Ten years in the wrong regex lane

Today I want to share the story of a couple of regular expressions — a tiny inaccuracy in them ended up costing the world more than 50 million hours of CPU time on iOS devices.

Disclaimer: this post is packed with technical details and might be a tough read if you don’t know how to code.

How content blockers work in Safari

First, let me explain how ad blockers in Safari actually work. The fact is, AdGuard on iOS relies on Safari’s built-in mechanism called Safari Content Blockers.
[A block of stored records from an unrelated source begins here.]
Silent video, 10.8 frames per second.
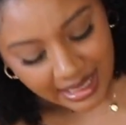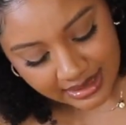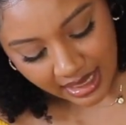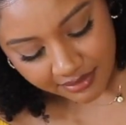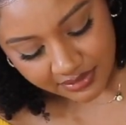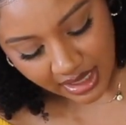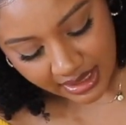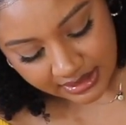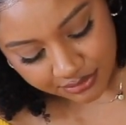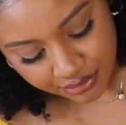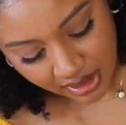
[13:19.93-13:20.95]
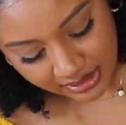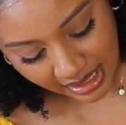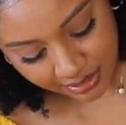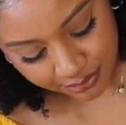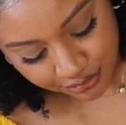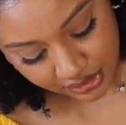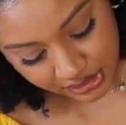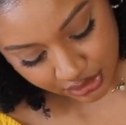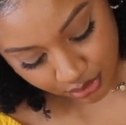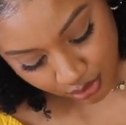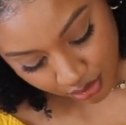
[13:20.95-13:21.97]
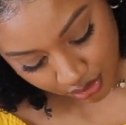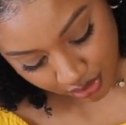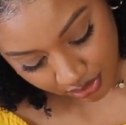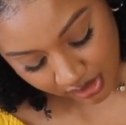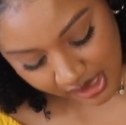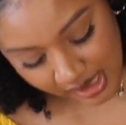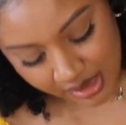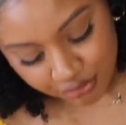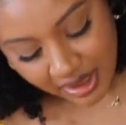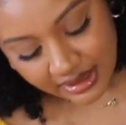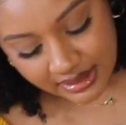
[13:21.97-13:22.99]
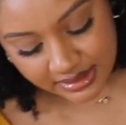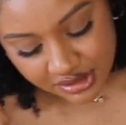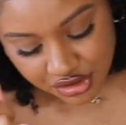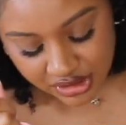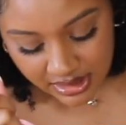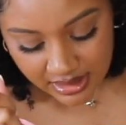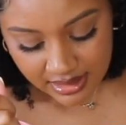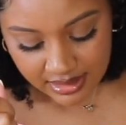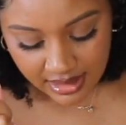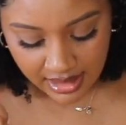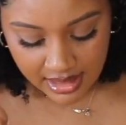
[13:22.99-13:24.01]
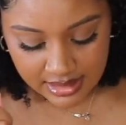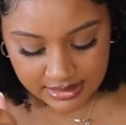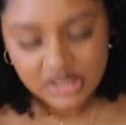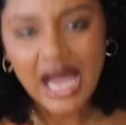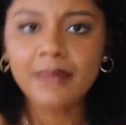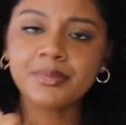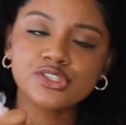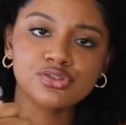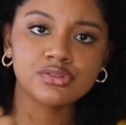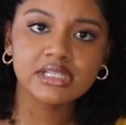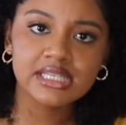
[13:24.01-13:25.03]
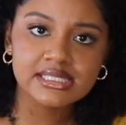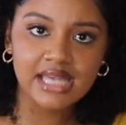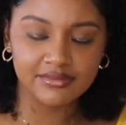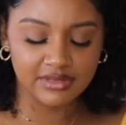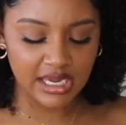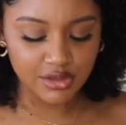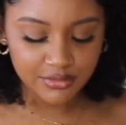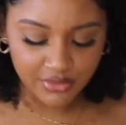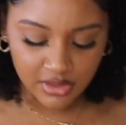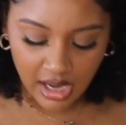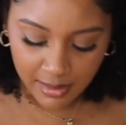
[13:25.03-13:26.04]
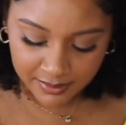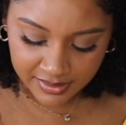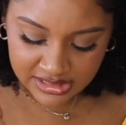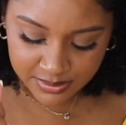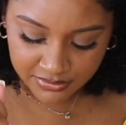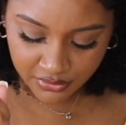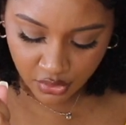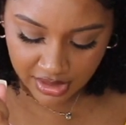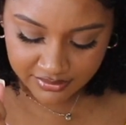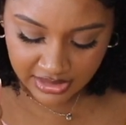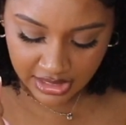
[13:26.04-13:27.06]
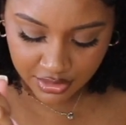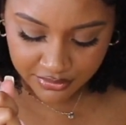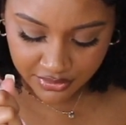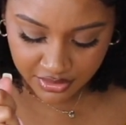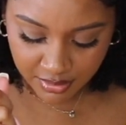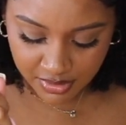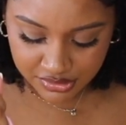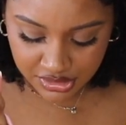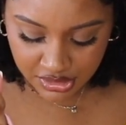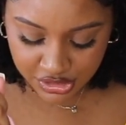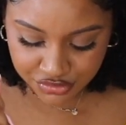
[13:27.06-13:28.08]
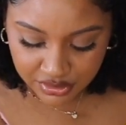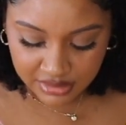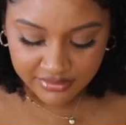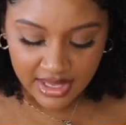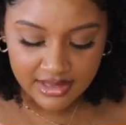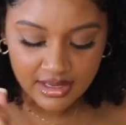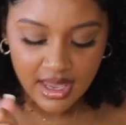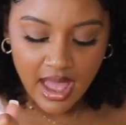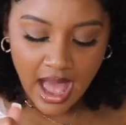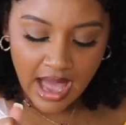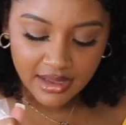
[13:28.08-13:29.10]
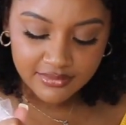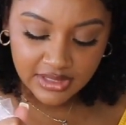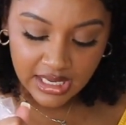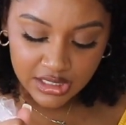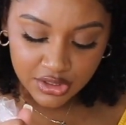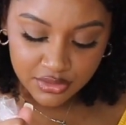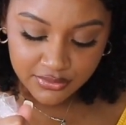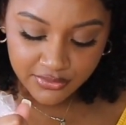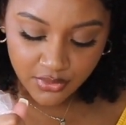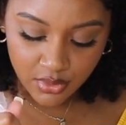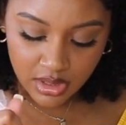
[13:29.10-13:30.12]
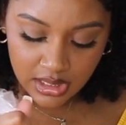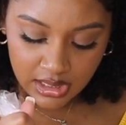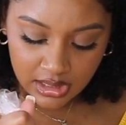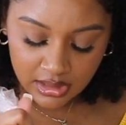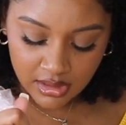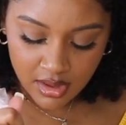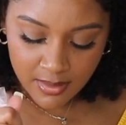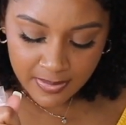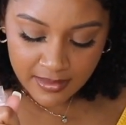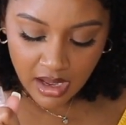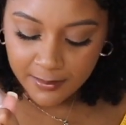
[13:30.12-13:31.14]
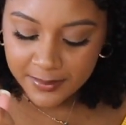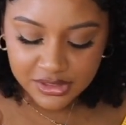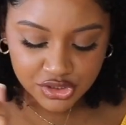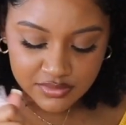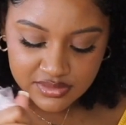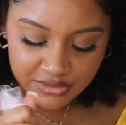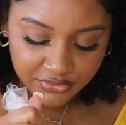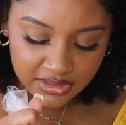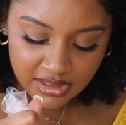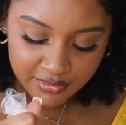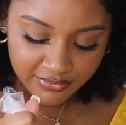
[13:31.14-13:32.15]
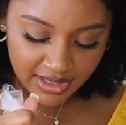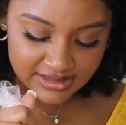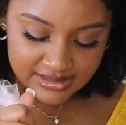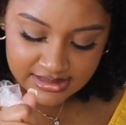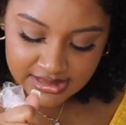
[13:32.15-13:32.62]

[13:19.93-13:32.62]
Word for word: I've gotten a lot of really cool recognition and opportunities. I've catered for Complex before. I've catered for their multicultural event. I've catered for a bunch of different events.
These days, there’s also support for an alternative approach — declarativeNetRequest (DNR), partially compatible with Chrome and Firefox. Interestingly enough, in Safari’s case, DNR rules are silently translated into Safari Content Blocker rules under the hood.

The very first version of AdGuard for iOS was released in October 2015, and right away we ran into a nasty problem. Historically, ad blockers have always used their own filtering rule syntax. It’s powerful and specifically designed for web filtering. Apple, however, introduced their own take on it, which was quite different from what the community was used to.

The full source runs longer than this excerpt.